- **Aim of the exercise**
Output every entry exactly, without any pictures.
[[ Data section, beginning ]]
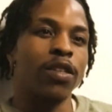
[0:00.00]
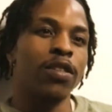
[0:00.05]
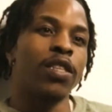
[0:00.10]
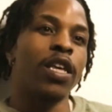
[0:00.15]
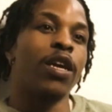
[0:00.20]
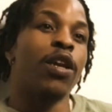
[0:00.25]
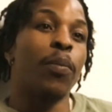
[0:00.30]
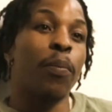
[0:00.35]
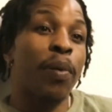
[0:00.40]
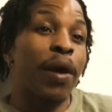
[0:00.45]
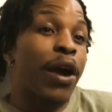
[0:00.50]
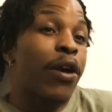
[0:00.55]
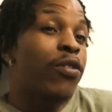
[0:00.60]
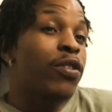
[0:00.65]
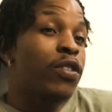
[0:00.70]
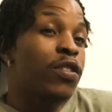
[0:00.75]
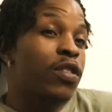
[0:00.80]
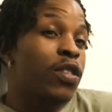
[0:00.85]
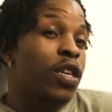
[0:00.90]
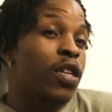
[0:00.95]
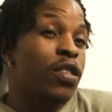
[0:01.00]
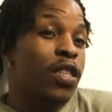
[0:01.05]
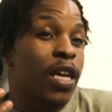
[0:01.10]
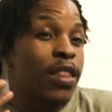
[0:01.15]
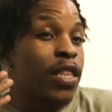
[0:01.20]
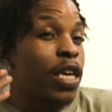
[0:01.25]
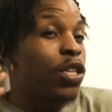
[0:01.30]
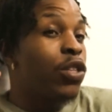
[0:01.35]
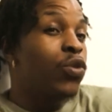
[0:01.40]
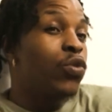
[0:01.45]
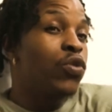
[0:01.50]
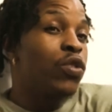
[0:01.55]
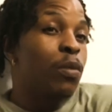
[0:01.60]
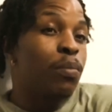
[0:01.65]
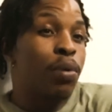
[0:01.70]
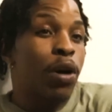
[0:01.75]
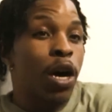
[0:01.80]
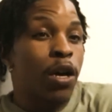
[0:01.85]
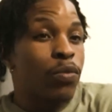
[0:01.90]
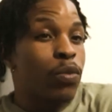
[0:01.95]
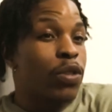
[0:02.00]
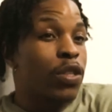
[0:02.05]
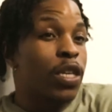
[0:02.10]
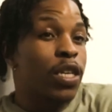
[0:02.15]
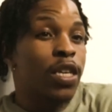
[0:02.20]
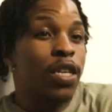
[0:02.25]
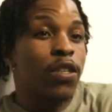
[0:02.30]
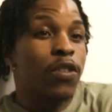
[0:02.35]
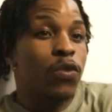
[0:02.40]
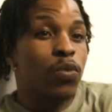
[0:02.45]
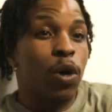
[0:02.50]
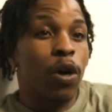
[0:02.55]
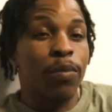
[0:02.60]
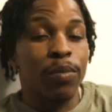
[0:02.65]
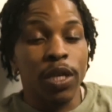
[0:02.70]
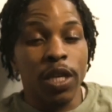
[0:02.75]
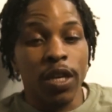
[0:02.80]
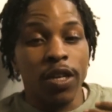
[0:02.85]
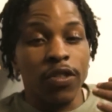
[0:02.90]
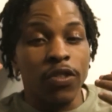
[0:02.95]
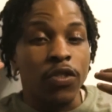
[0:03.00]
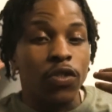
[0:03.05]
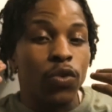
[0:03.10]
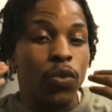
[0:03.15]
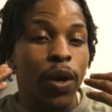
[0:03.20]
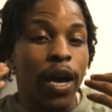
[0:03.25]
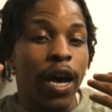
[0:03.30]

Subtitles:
Then the parents think that they lose the bond with the kid as well because you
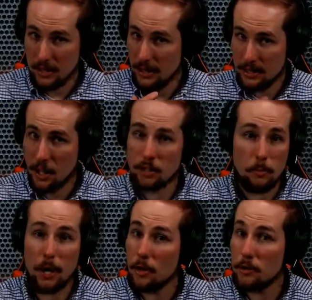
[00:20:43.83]
it talks
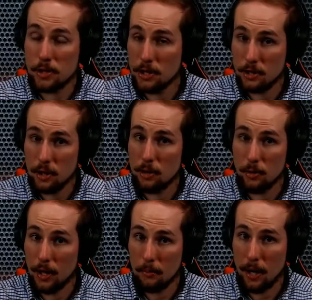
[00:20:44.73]
about other sins too
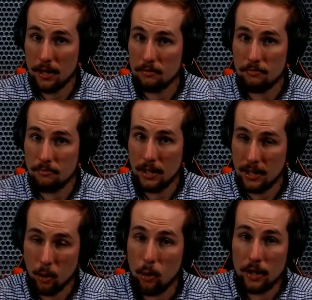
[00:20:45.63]
and i'm not
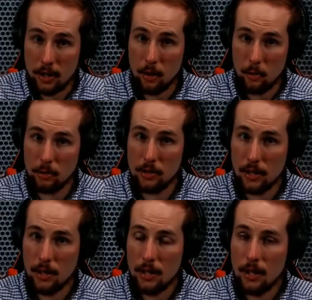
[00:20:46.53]
ignoring those
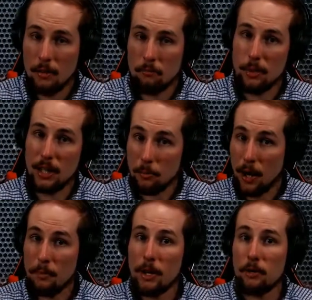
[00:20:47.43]
but it
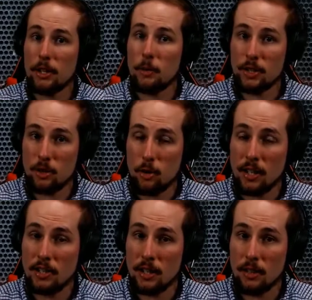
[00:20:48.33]
primarily was
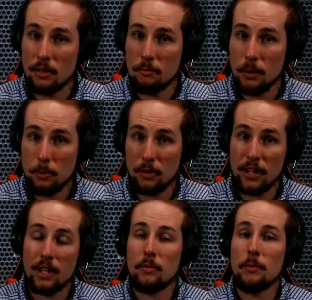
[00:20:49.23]
addressing people
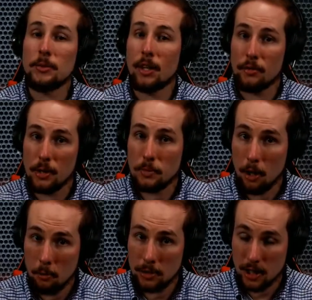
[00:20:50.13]
that give themselves up to
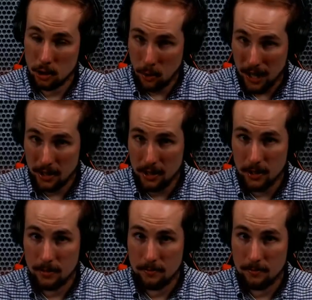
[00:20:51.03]
homosexuality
[[ Data section, end ]]
- **Response box**
[0:00.00]
[0:00.05]
[0:00.10]
[0:00.15]
[0:00.20]
[0:00.25]
[0:00.30]
[0:00.35]
[0:00.40]
[0:00.45]
[0:00.50]
[0:00.55]
[0:00.60]
[0:00.65]
[0:00.70]
[0:00.75]
[0:00.80]
[0:00.85]
[0:00.90]
[0:00.95]
[0:01.00]
[0:01.05]
[0:01.10]
[0:01.15]
[0:01.20]
[0:01.25]
[0:01.30]
[0:01.35]
[0:01.40]
[0:01.45]
[0:01.50]
[0:01.55]
[0:01.60]
[0:01.65]
[0:01.70]
[0:01.75]
[0:01.80]
[0:01.85]
[0:01.90]
[0:01.95]
[0:02.00]
[0:02.05]
[0:02.10]
[0:02.15]
[0:02.20]
[0:02.25]
[0:02.30]
[0:02.35]
[0:02.40]
[0:02.45]
[0:02.50]
[0:02.55]
[0:02.60]
[0:02.65]
[0:02.70]
[0:02.75]
[0:02.80]
[0:02.85]
[0:02.90]
[0:02.95]
[0:03.00]
[0:03.05]
[0:03.10]
[0:03.15]
[0:03.20]
[0:03.25]
[0:03.30]

Subtitles:
Then the parents think that they lose the bond with the kid as well because you
[00:20:43.83]
it talks
[00:20:44.73]
about other sins too
[00:20:45.63]
and i'm not
[00:20:46.53]
ignoring those
[00:20:47.43]
but it
[00:20:48.33]
primarily was
[00:20:49.23]
addressing people
[00:20:50.13]
that give themselves up to
[00:20:51.03]
homosexuality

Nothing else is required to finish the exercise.